WORK ITEM ▸ Reproduce the full set of records verbatim.

• • • • • • •

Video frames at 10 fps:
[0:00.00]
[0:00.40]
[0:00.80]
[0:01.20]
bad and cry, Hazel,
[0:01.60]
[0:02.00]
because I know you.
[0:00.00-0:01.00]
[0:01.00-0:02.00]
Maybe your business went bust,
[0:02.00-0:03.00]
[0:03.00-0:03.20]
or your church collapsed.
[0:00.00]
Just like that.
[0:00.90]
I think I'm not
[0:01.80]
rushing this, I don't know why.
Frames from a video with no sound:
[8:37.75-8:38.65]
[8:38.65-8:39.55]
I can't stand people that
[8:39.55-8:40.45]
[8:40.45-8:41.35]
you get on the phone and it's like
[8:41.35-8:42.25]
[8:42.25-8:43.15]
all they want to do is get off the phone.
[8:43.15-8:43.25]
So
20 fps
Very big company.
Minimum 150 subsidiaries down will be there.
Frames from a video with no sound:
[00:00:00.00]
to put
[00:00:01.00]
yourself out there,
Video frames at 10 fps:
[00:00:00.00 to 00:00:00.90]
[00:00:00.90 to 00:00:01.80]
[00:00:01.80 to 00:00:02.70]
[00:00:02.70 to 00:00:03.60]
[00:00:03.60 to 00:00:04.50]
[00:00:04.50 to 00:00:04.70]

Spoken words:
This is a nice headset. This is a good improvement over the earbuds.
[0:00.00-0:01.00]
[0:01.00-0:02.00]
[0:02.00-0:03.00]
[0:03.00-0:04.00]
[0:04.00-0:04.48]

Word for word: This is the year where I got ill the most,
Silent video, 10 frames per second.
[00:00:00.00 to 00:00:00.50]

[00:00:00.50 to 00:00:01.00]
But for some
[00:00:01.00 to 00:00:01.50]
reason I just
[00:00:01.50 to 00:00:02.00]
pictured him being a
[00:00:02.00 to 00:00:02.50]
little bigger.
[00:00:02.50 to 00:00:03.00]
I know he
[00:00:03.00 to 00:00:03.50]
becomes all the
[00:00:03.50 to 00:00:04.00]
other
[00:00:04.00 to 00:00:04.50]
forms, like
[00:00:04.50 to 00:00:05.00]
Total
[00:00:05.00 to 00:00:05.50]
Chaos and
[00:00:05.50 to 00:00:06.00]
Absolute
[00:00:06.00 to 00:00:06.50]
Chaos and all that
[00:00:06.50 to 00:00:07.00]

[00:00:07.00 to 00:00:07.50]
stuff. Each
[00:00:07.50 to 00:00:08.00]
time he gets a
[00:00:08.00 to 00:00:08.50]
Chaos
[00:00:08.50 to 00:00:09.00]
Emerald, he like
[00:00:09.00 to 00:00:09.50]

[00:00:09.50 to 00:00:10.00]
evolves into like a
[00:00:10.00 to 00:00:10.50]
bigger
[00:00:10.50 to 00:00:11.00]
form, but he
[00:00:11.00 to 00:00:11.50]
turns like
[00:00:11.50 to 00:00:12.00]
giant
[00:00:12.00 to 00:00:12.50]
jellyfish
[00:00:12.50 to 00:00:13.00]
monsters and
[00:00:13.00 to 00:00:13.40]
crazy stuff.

• • • • • • •

YOUR SOLUTION ▸
Video frames at 10 fps:
[0:00.00]
[0:00.40]
[0:00.80]
[0:01.20]
bad and cry, Hazel,
[0:01.60]
[0:02.00]
because I know you.
[0:00.00-0:01.00]
[0:01.00-0:02.00]
Maybe your business went bust,
[0:02.00-0:03.00]
[0:03.00-0:03.20]
or your church collapsed.
[0:00.00]
Just like that.
[0:00.90]
I think I'm not
[0:01.80]
rushing this, I don't know why.
Frames from a video with no sound:
[8:37.75-8:38.65]
[8:38.65-8:39.55]
I can't stand people that
[8:39.55-8:40.45]
[8:40.45-8:41.35]
you get on the phone and it's like
[8:41.35-8:42.25]
[8:42.25-8:43.15]
all they want to do is get off the phone.
[8:43.15-8:43.25]
So
20 fps
Very big company.
Minimum 150 subsidiaries down will be there.
Frames from a video with no sound:
[00:00:00.00]
to put
[00:00:01.00]
yourself out there,
Video frames at 10 fps:
[00:00:00.00 to 00:00:00.90]
[00:00:00.90 to 00:00:01.80]
[00:00:01.80 to 00:00:02.70]
[00:00:02.70 to 00:00:03.60]
[00:00:03.60 to 00:00:04.50]
[00:00:04.50 to 00:00:04.70]

Spoken words:
This is a nice headset. This is a good improvement over the earbuds.
[0:00.00-0:01.00]
[0:01.00-0:02.00]
[0:02.00-0:03.00]
[0:03.00-0:04.00]
[0:04.00-0:04.48]

Word for word: This is the year where I got ill the most,
Silent video, 10 frames per second.
[00:00:00.00 to 00:00:00.50]

[00:00:00.50 to 00:00:01.00]
But for some
[00:00:01.00 to 00:00:01.50]
reason I just
[00:00:01.50 to 00:00:02.00]
pictured him being a
[00:00:02.00 to 00:00:02.50]
little bigger.
[00:00:02.50 to 00:00:03.00]
I know he
[00:00:03.00 to 00:00:03.50]
becomes all the
[00:00:03.50 to 00:00:04.00]
other
[00:00:04.00 to 00:00:04.50]
forms, like
[00:00:04.50 to 00:00:05.00]
Total
[00:00:05.00 to 00:00:05.50]
Chaos and
[00:00:05.50 to 00:00:06.00]
Absolute
[00:00:06.00 to 00:00:06.50]
Chaos and all that
[00:00:06.50 to 00:00:07.00]

[00:00:07.00 to 00:00:07.50]
stuff. Each
[00:00:07.50 to 00:00:08.00]
time he gets a
[00:00:08.00 to 00:00:08.50]
Chaos
[00:00:08.50 to 00:00:09.00]
Emerald, he like
[00:00:09.00 to 00:00:09.50]

[00:00:09.50 to 00:00:10.00]
evolves into like a
[00:00:10.00 to 00:00:10.50]
bigger
[00:00:10.50 to 00:00:11.00]
form, but he
[00:00:11.00 to 00:00:11.50]
turns like
[00:00:11.50 to 00:00:12.00]
giant
[00:00:12.00 to 00:00:12.50]
jellyfish
[00:00:12.50 to 00:00:13.00]
monsters and
[00:00:13.00 to 00:00:13.40]
crazy stuff.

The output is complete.